Thaïs Chinaud


Defence and International Security Researcher


Vaccine Delivery in the Defence Sector

Defence sector has undergone a major change in its public image and perception. For many, the military is associated with dictatorial regimes, war time or political uncertainty. However, in the past year, the armies of many countries were the ones to bring some clarity and certainty into the turbulent health crisis. 

In France, the operation Resilience is the military operation that aims to fight the Covid-19 pandemic. Launched on 25th March 2020, it mobilized the French Army in its vaccine roll out efforts and also provided critical support to civil authorities in their operations where required. The French Army in this case sought to manage and protect military hospitals, evacuating Covid-infected patients by helicopter, providing masks, distributing food and supplies in care homes and ensuring logistical support and protecting sensitive areas. 

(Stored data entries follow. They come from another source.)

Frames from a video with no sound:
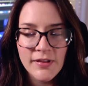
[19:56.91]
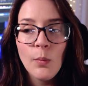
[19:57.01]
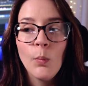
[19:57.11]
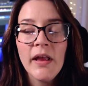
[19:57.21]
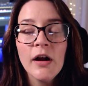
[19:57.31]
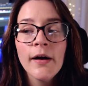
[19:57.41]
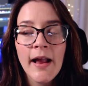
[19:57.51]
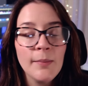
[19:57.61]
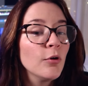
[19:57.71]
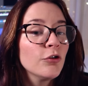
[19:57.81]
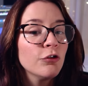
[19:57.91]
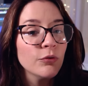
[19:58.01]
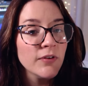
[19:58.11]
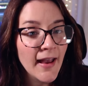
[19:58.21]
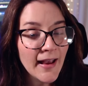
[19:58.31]
that we are able to
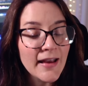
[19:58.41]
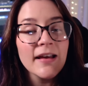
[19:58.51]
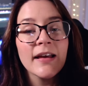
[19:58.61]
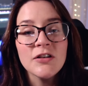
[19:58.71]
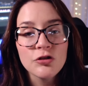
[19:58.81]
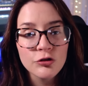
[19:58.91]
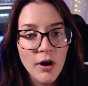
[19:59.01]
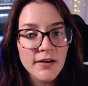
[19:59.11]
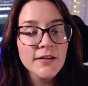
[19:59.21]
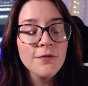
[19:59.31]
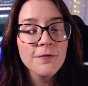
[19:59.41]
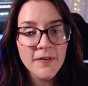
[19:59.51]
take constructive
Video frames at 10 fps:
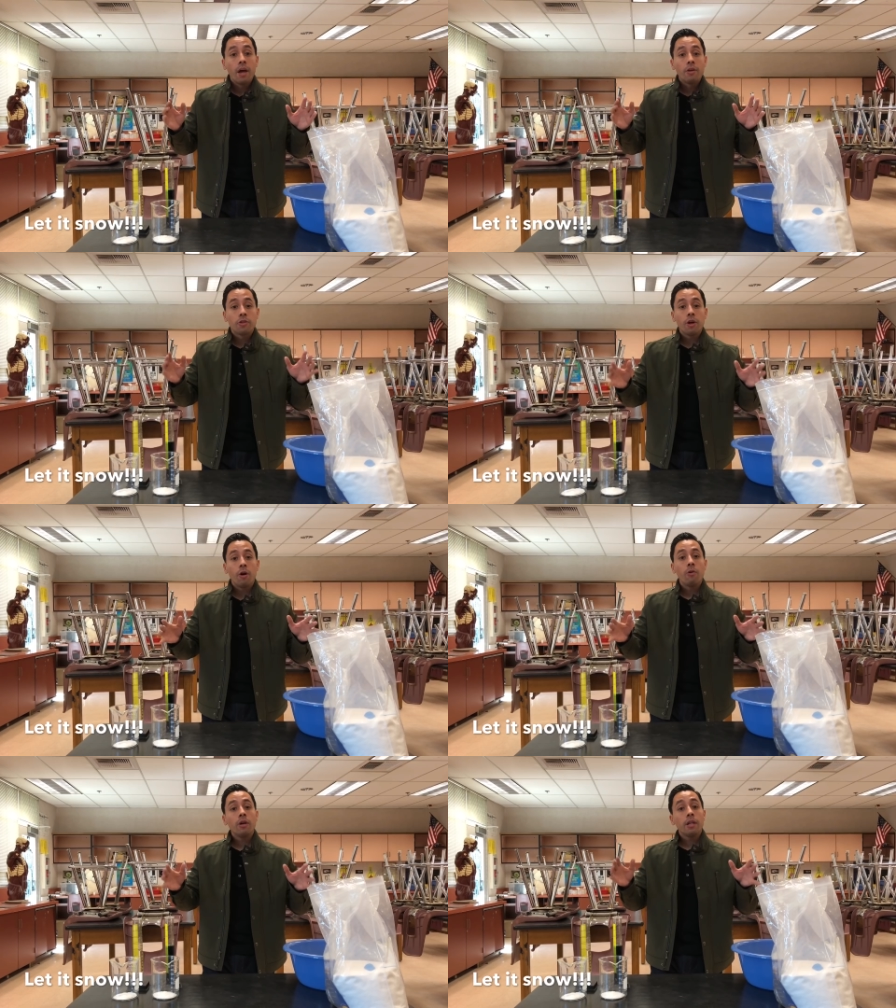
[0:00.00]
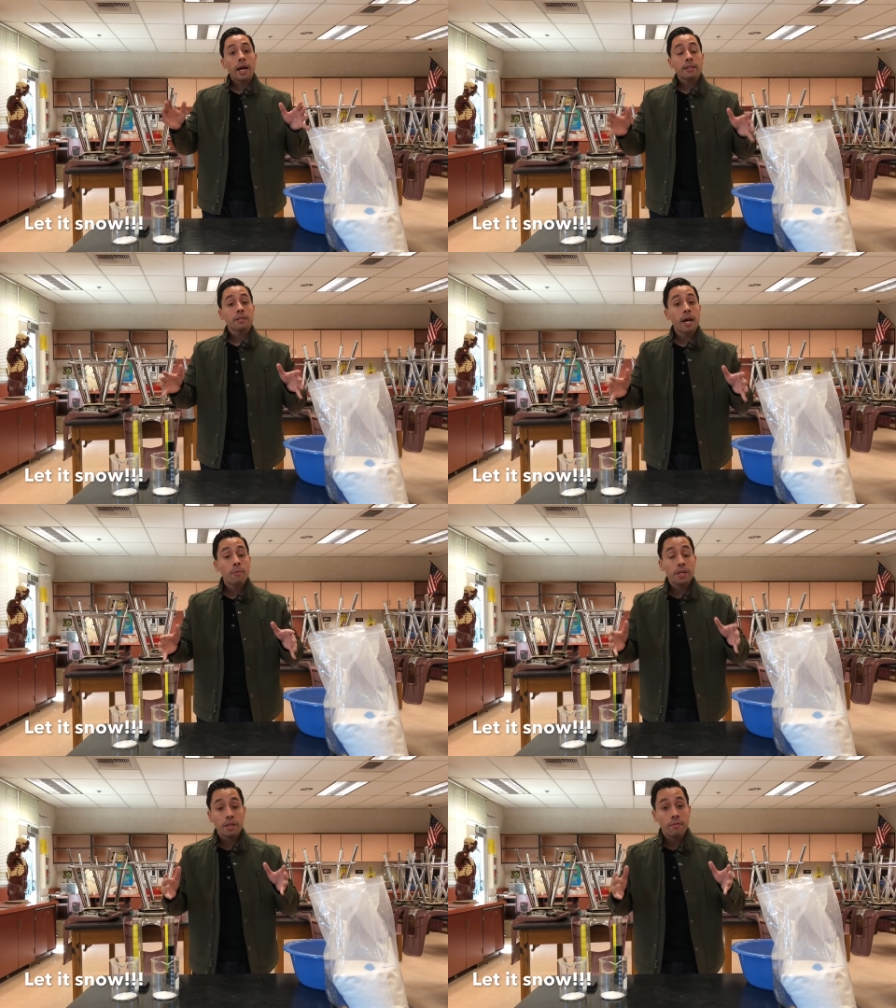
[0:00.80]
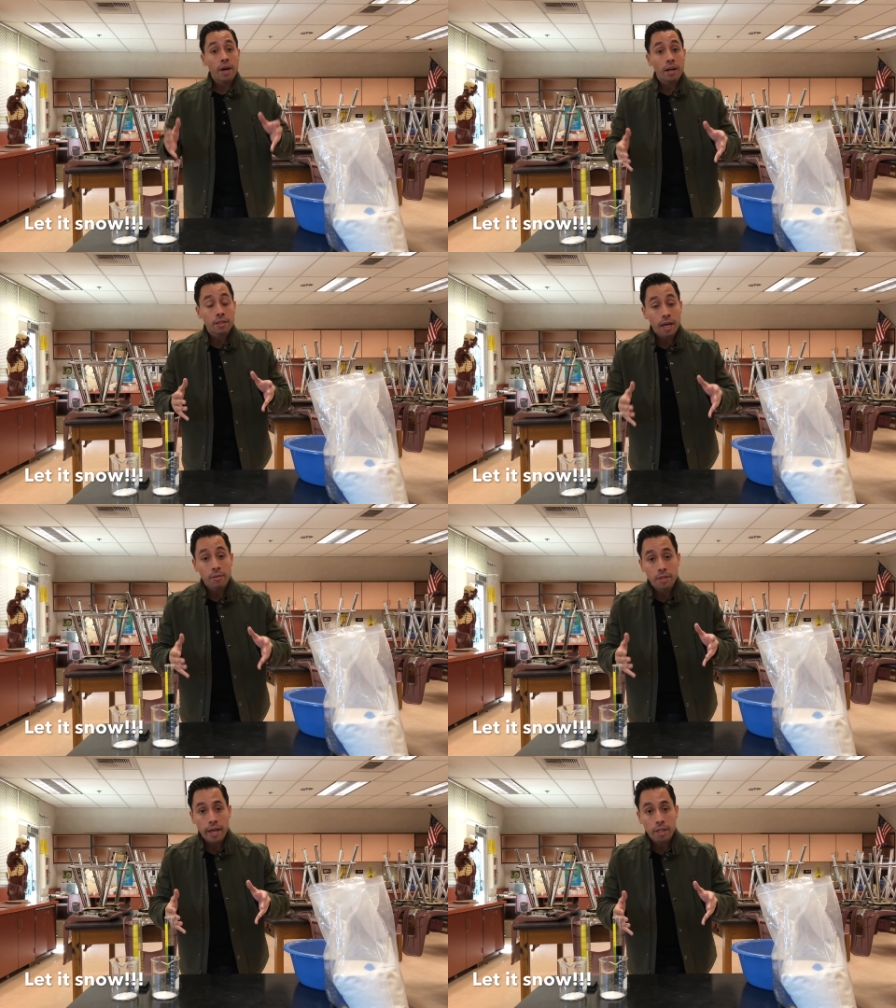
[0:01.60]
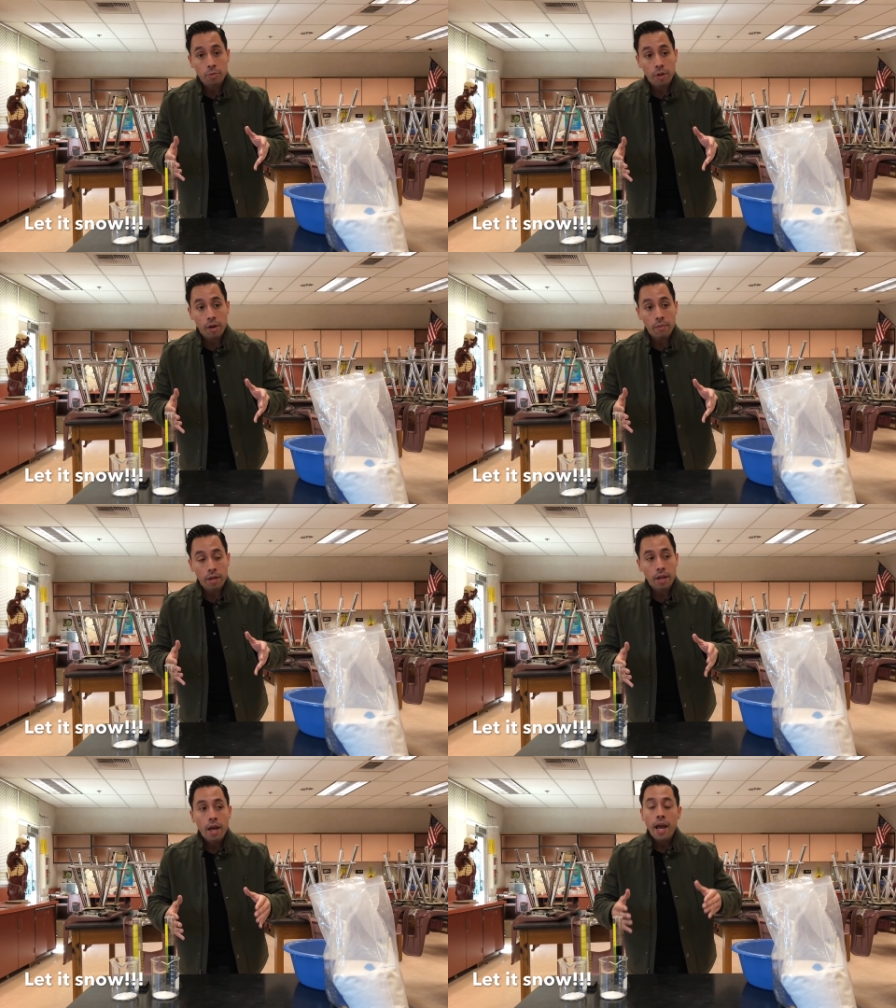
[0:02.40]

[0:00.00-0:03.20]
So, last time we did the Valentine's Day experiment,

Similarly, in the UK, over 5,200 military personnel are committed to Covid-19 operations in the UK and abroad. Their tasks typically include vaccine rollout, NHS support and community testing across the UK. Military Medics have been notable on the frontline as many key health workers were suffering the burnout due to the pandemic. More than 600 military medics had been deployed to NHS hospitals in the UK. Support for vaccine delivery in the utilisation of strategic defence capabilities has proved to many how defence resources can be exploited for the benefit of a nation under a pandemic attack. Peacetime efforts by the military in this regard is seen to be a reassuring posture for nations struggling with healthcare infrastructure. Exceptional military planning and precision has been vital for the success of this vaccine delivery on the front line to help the NHS. The UK Ministry of Defence since March 2020, has responded to over 300 Military Aid to Civilian Authorities (MACA) requests. These measures have aided in the delivery of vaccines to overseas territories such as Gibraltar, the Falkland Islands and Ascension Island.

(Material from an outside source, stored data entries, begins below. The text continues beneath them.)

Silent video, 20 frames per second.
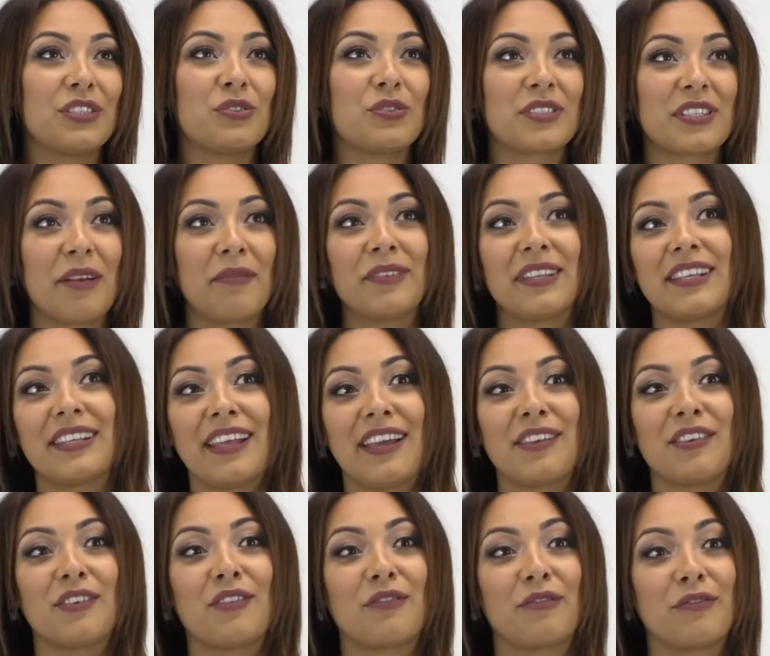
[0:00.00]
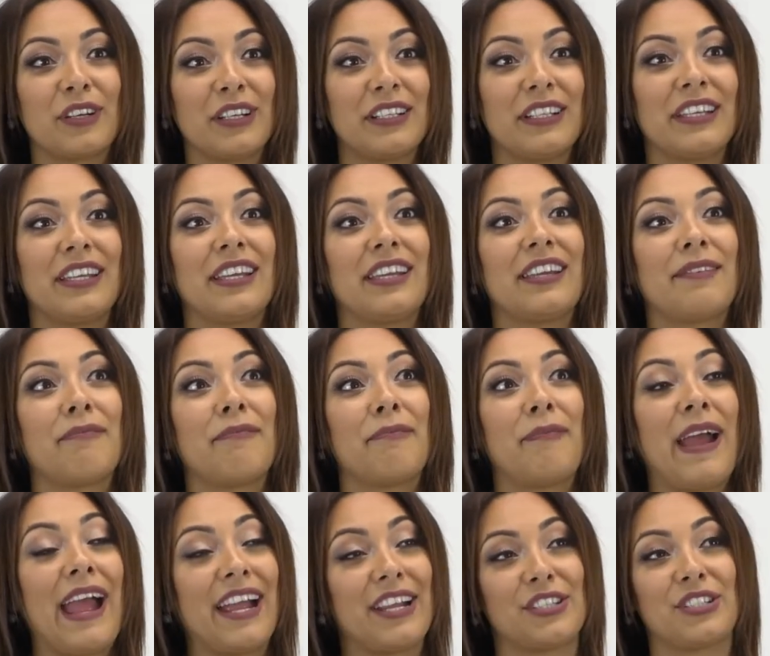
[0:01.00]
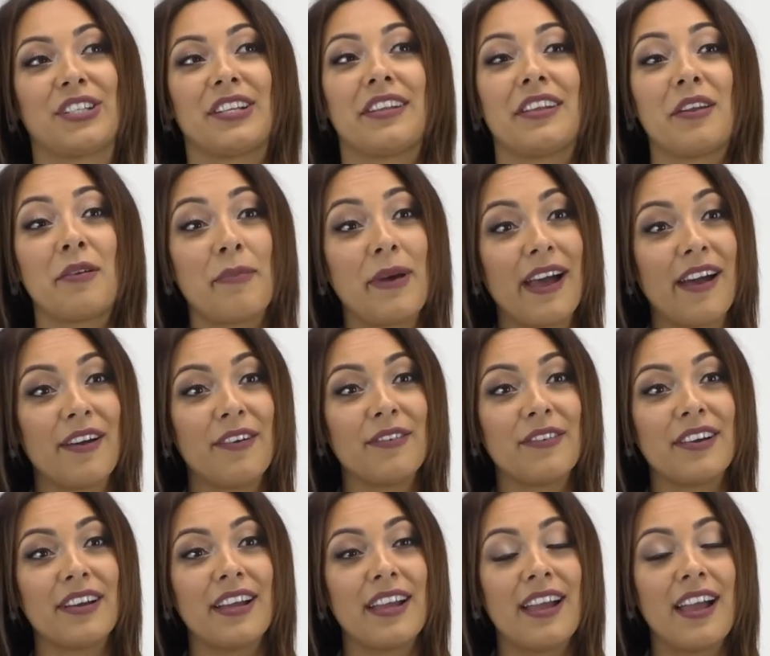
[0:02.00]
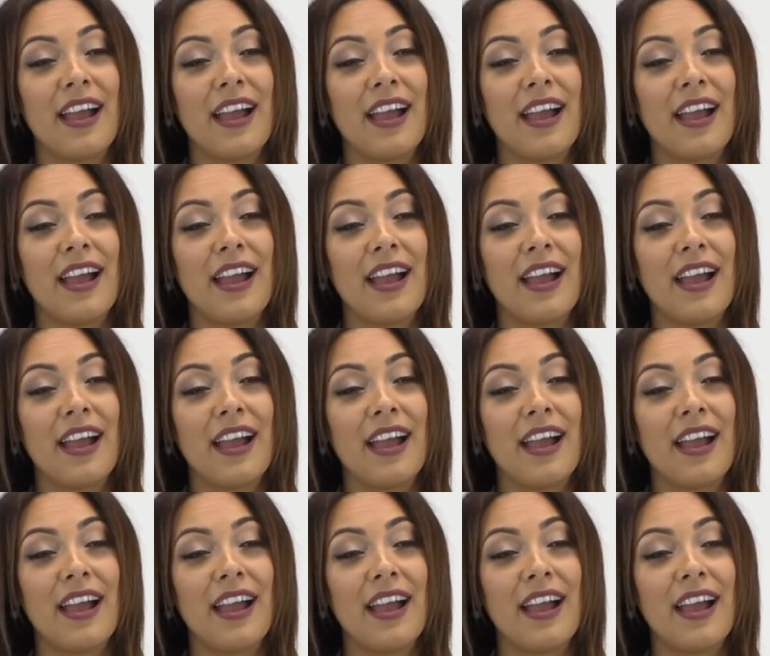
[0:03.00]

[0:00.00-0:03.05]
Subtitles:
do something that you're really passionate about.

Other European nations such as Italy and Germany, have also used their military to accelerate the mobilisation and deployment of human resources. Many other countries have also adapted to the use of military logistics during the pandemic; transportation of masks, vaccines, materials and patients. In all these scenarios, reactivity and efficiency are the key, and are better achieved by the well structured hierarchy. However, in some states such as Germany or Spain, the lack of health workers, the opening of field hospitals, largely operated by the military, showed the malfunctioning and unpreparedness of the healthcare system towards the crisis. In many European countries, such as Switzerland and Scandinavia, the presence of the military on a daily basis could be seen exceptionally during the pandemic times.


However, there are other states, which could potentially benefit from the situation, and turn the health crisis into a more complicated political scheme. 


Defence support towards the vaccine delivery is an important role that cannot be ignored as we see from the vital support provided to its civilian counterparts. This must not in any way be construed to be an overreliance on Military support but rather a sustainment effort to support and protect its citizenry. The last 12 months has certainly redefined the role of the armed forces in society. The defence sector proved to play one of the key roles in the resolution of COVID19 crisis. Indeed, the support they provided to civilians showed that the Army represents modulable resources, able to adapt to any kind of situation, no matter what the operation field is, due to its culture of crisis management.